Le FBI lance une base de données nationale pour lutter contre l’augmentation du nombre d’incidents liés au swatting

FBI launches national database to combat surge in swatting incidents

En bref : Le swatting est l’un des crimes les plus insidieux de l’ère numérique. Le fait d’appeler le 911 pour prétendre à tort que quelqu’un brandit une arme ou se livre à d’autres actes criminels graves a conduit à des situations dangereuses et à des décès. Face à l’augmentation du nombre d’incidents, le FBI a créé une base de données nationale permettant aux forces de l’ordre de tout le pays de suivre et d’échanger des informations sur ces appels frauduleux.

Les cas de swatting se sont multipliés récemment aux États-Unis, en particulier sur les campus universitaires. CNBC rapporte que le FBI a réagi en créant en mai une base de données nationale qui lui fournira une « image opérationnelle commune de ce qui se passe dans tout le pays », selon le chef Scott Schubert, du siège des services d’information sur la justice pénale du FBI à Clarksburg, en Virginie-Occidentale.

« Nous prenons toutes les mesures nécessaires pour surveiller ce problème national et apporter notre aide dans la mesure du possible », a ajouté M. Schubert.
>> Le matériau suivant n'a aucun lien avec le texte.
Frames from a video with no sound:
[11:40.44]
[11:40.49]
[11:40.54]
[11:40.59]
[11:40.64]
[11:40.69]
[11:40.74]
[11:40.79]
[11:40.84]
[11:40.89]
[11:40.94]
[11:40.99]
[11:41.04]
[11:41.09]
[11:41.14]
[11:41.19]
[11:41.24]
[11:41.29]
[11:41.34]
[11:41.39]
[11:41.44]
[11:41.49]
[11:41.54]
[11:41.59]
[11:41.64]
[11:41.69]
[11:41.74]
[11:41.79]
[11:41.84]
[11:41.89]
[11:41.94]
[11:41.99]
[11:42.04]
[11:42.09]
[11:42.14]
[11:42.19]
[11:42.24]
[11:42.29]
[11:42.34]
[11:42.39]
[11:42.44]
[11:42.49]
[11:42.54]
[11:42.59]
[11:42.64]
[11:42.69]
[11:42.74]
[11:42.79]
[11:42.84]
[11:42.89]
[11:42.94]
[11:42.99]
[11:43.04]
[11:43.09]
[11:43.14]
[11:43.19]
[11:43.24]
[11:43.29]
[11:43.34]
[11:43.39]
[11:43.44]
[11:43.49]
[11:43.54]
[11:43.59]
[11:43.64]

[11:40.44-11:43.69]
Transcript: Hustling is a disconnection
Depuis sa création, la base de données a déjà répertorié 129 incidents de swatting dans tout le pays.

C’est la première fois qu’un organisme central recense les incidents de swatting, bien que l’on estime à 1 000 le nombre de cas aux États-Unis chaque année. Le plus tristement célèbre de ces incidents a eu lieu en 2017 lorsque Tyler Barriss a attaqué Andrew Finch, 28 ans, entraînant la mort du père de deux enfants.

Le FBI lance une base de donnees nationale pour lutter

Cet incident est le résultat d’un pari de 1,50 $ sur une partie de CoD : WWII impliquant Casey Viner et Shane Gaskill. Viner a contacté Barriss pour lui demander de frapper son adversaire, mais Gaskill lui avait donné une ancienne adresse – Finch était une partie innocente qui ne connaissait aucun des deux hommes.

Malgré les conséquences potentielles, il n’existe pas de loi spécifique qui criminalise le swatting aux États-Unis. La loi sur les fausses informations et les canulars (False Information and Hoaxes statute) est généralement utilisée dans ces cas. En cas d’homicide ou de tentative d’homicide, la personne peut être condamnée à une peine d’emprisonnement pouvant aller jusqu’à 20 ans, voire à la prison à vie si la victime est tuée. Barriss a été condamné à 20 ans de prison pour homicide involontaire, fausses informations et canulars, cyberharcèlement ayant entraîné la mort, ainsi que pour plusieurs autres chefs d’inculpation sans communiqué avec le sujet.

Une illustration de la banalisation du swatting est apparue en avril avec l’apparition d’un canal Telegram qui proposait, moyennant paiement, de swatter des cibles spécifiques à l’aide de voix informatisées.